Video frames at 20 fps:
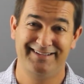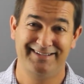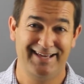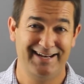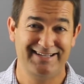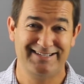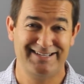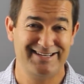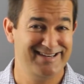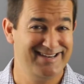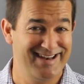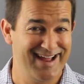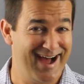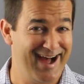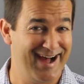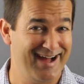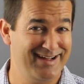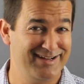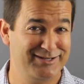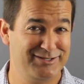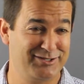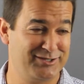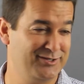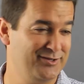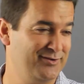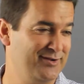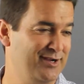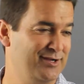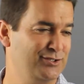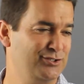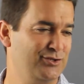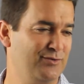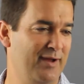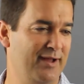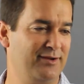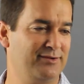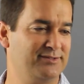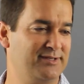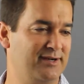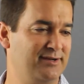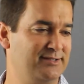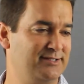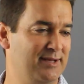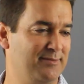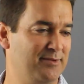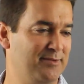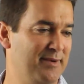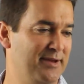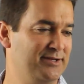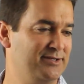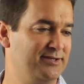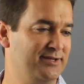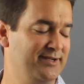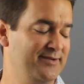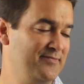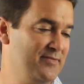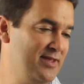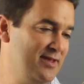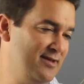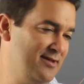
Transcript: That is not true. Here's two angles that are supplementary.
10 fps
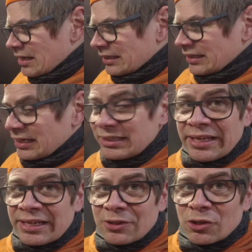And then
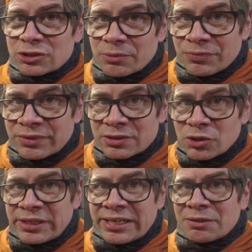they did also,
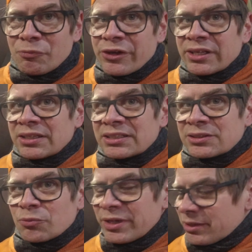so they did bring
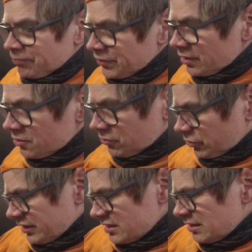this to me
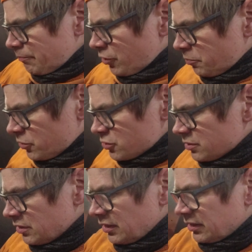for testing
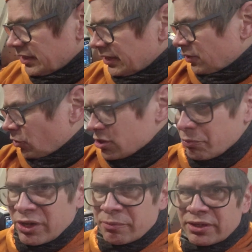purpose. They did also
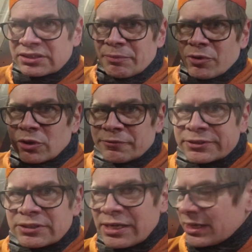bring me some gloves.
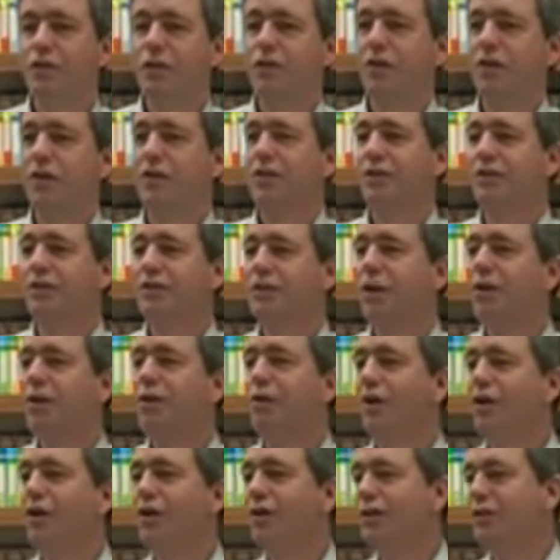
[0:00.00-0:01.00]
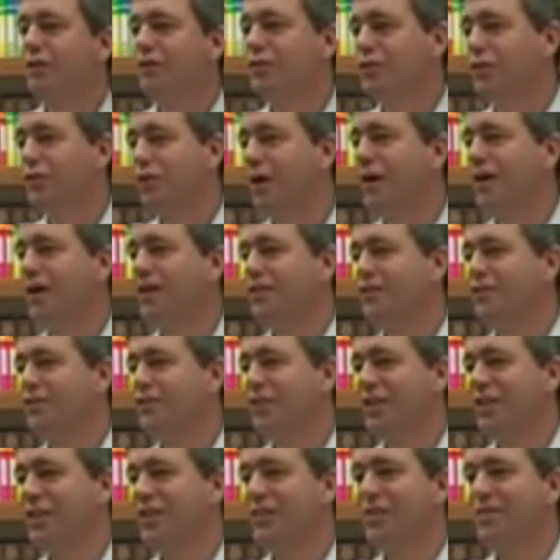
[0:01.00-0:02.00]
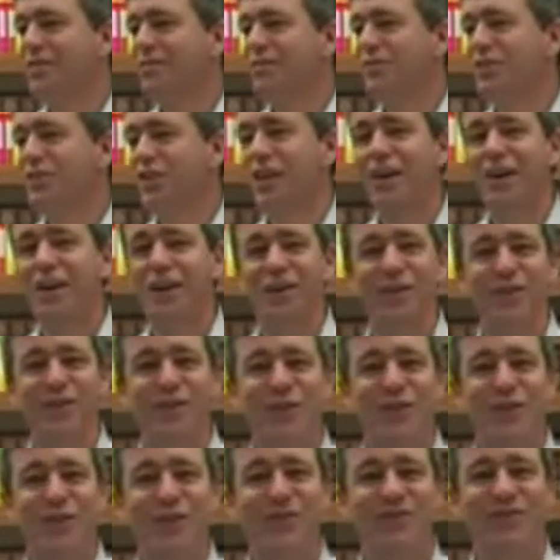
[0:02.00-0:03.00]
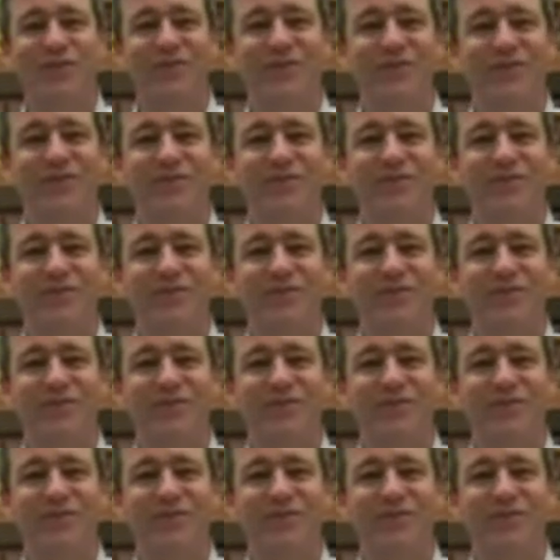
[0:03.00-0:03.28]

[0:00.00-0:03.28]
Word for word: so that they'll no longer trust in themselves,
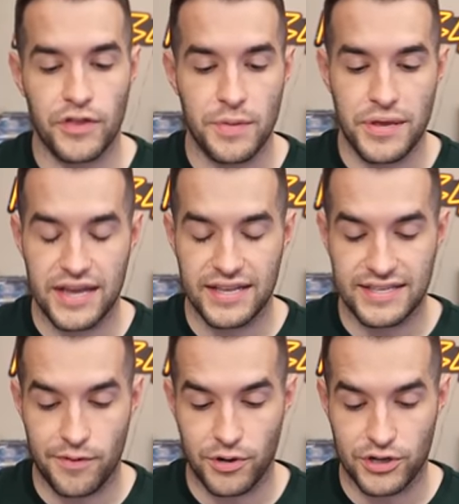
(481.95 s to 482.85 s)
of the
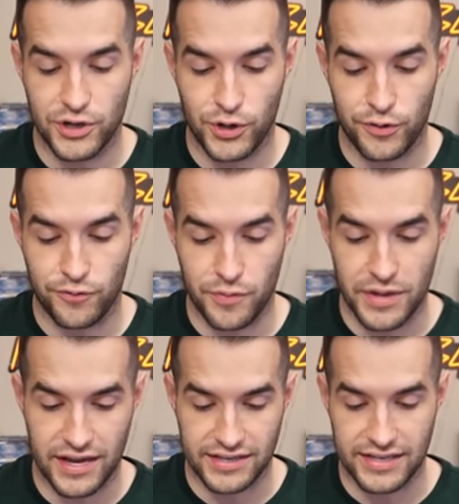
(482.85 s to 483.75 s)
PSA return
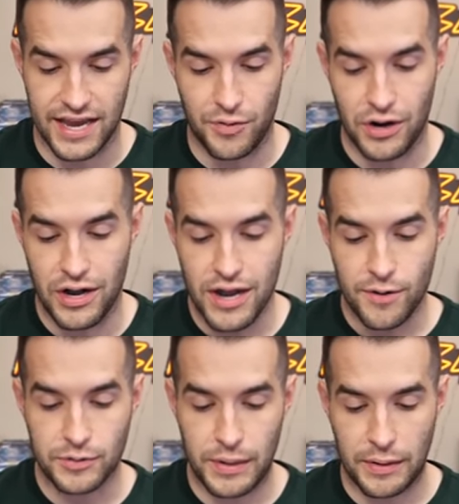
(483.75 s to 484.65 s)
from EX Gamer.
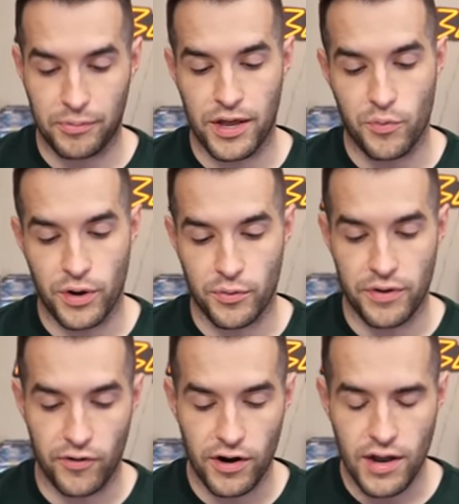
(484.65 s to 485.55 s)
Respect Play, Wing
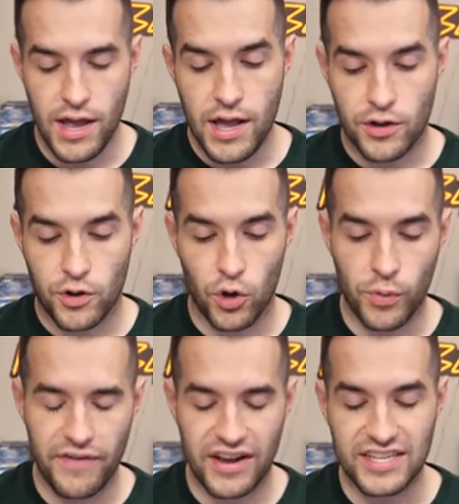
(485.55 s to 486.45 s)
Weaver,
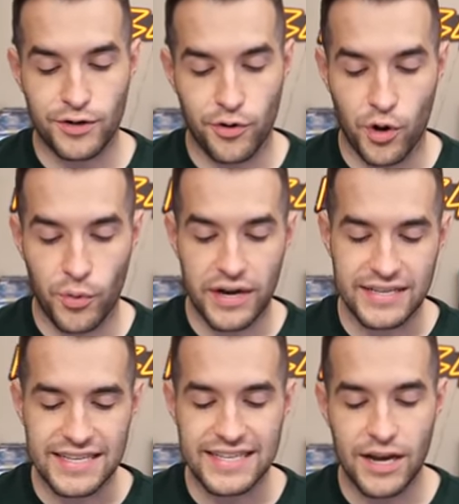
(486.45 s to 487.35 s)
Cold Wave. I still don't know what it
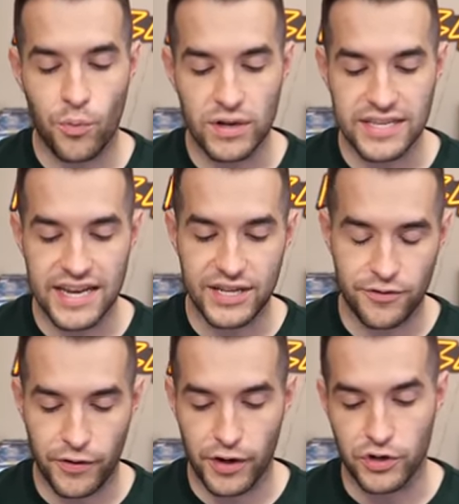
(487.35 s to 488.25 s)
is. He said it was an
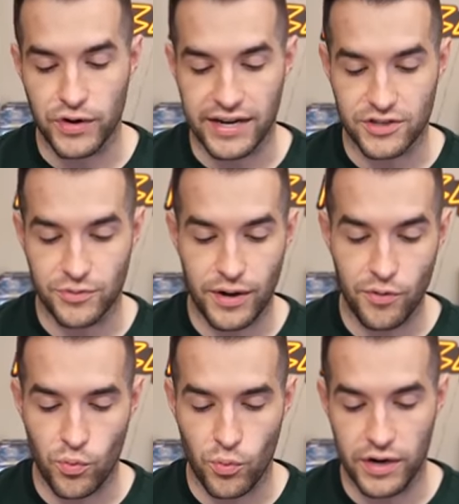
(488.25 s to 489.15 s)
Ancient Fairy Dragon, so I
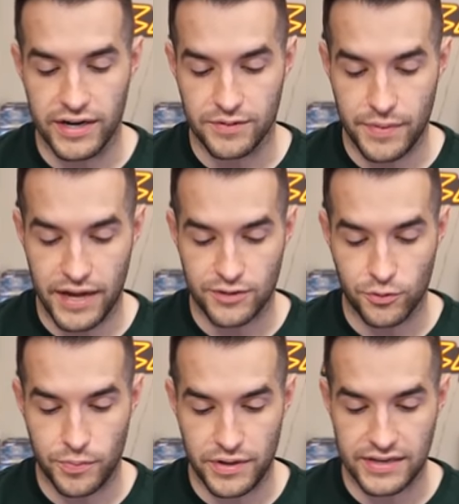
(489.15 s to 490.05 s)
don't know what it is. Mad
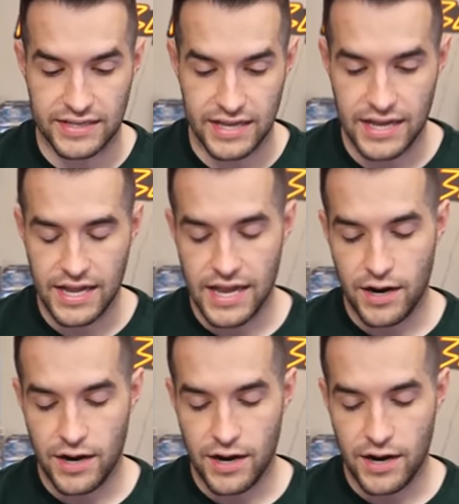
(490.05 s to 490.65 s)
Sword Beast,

• WHAT YOU WILL DO: For each entry, repeat its text exactly and leave out any picture it holds.

• TASK ANSWER:
Video frames at 20 fps:
Transcript: That is not true. Here's two angles that are supplementary.
10 fps
And then
they did also,
so they did bring
this to me
for testing
purpose. They did also
bring me some gloves.
[0:00.00-0:01.00]
[0:01.00-0:02.00]
[0:02.00-0:03.00]
[0:03.00-0:03.28]

[0:00.00-0:03.28]
Word for word: so that they'll no longer trust in themselves,
(481.95 s to 482.85 s)
of the
(482.85 s to 483.75 s)
PSA return
(483.75 s to 484.65 s)
from EX Gamer.
(484.65 s to 485.55 s)
Respect Play, Wing
(485.55 s to 486.45 s)
Weaver,
(486.45 s to 487.35 s)
Cold Wave. I still don't know what it
(487.35 s to 488.25 s)
is. He said it was an
(488.25 s to 489.15 s)
Ancient Fairy Dragon, so I
(489.15 s to 490.05 s)
don't know what it is. Mad
(490.05 s to 490.65 s)
Sword Beast,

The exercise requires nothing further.